August investment, consumption slow

 

PARISTA YUTHAMANOP

 

Domestic consumption and private investment continued to slow in August, although exports remained strong, according to the latest data released by the Bank of Thailand.

 

Suchada Kirakul, senior director for the central bank's Monetary Policy Department, said domestic consumption was expected to pick up when the September data were analysed, given that petrol prices have fallen by 2.50 baht per litre for the month and diesel by three baht.

 

In August, domestic consumption grew 1.3% year-on-year, compared with 2.6% year-on-year in July. The deceleration was led by passenger car sales, imports of consumer products and oil usage, although motorcycle sales accelerated on the back of a low base and the introduction of new models.

 

Value-added tax collections fell 5.2% year-on-year to 26 billion baht, compared with 24.7 billion in July, up 9.5% from a year earlier.

 

Softening oil prices could help domestic consumption improve in the next year. Declining inflation and stable interest rates could also prove positive.

 

Private investment grew 0.6% year-on-year in August, compared with 3.1% in July. Machinery imports led the decline, owing to high base effects last year from the import of a satellite by Shin Satellite Plc.

 

Without the base effect, private investment would have grown 2% year-on-year in August, Mrs Suchada said.

 

She said investor confidence could improve going forward if the business community were to be reassured about the interim government and its economic policies.

 

Other key factors influencing the investment trend would be the status of the government's megaproject investments and plans for the disbursement of the 2007 fiscal budget.

 

The central bank's business sentiment survey for August, released earlier, also found that executives remained concerned about future corporate profitability and competitiveness.

 

Exports in August continued to grow, with a value of $11.72 billion, or 17% higher than the year before, against imports of $11.46 billion, up 11.2% year-on-year.

 

The manufacturing sector grew 7.4% year-on-year in August, compared with 6.3% in July.
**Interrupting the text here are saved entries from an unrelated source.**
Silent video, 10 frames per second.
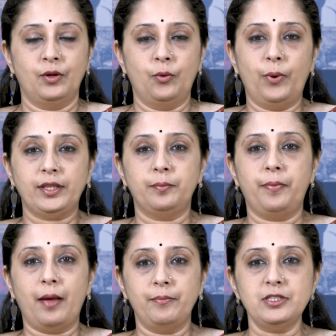where the
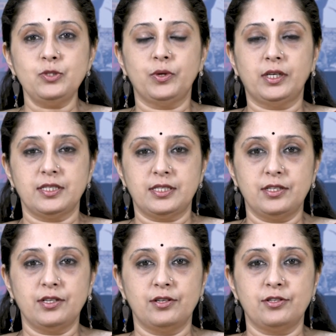Brahmins were
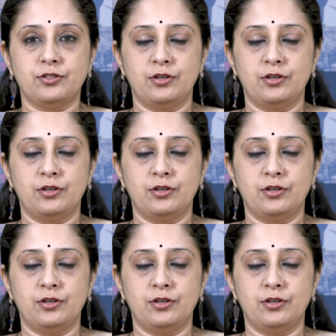considered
Production of electronic products, canned food and automobiles grew in line with exports, while leather and electrical appliances continued to decline due to eroding competitiveness.

 

Capacity utilisation stood at 74.1% in August, down from 74% in July.

 

Tourist arrivals totalled 1.198 million, a 13.2% year-on-year increase in August, with the hotel occupancy rate standing at 67.2% compared with 62.9% in July. The trend showed an ongoing recovery from the effects of the December 2004 tsunami, with most of the gains occurring in the southern coastal provinces.

 

Mrs Suchada said the current account was expected to be better than earlier expectations this year, given strong export growth and slowing imports.

 

Oil imports in August increased by just 2% in volume but 45% in price from a year earlier. Capital goods imports grew 3.7%, against 9.3% in July. Raw material imports increased 13.2% year-on-year in August, compared with 12.3% in July.

 

The current account recorded an $800- million surplus in August, $300 million from trade and $500 million from the service account.

 

The banking system's deposits rose 9.9% year-on-year in August to 6.43 trillion baht, due mainly to rises in deposit interest rates. Lending rose 6.7% to 7.12 trillion baht, slowing down from July in line with the economy.

 

The average oil price (Dubai crude) stood at $68.80 a barrel in August, compared with $68.90 in July and $60.04 in September.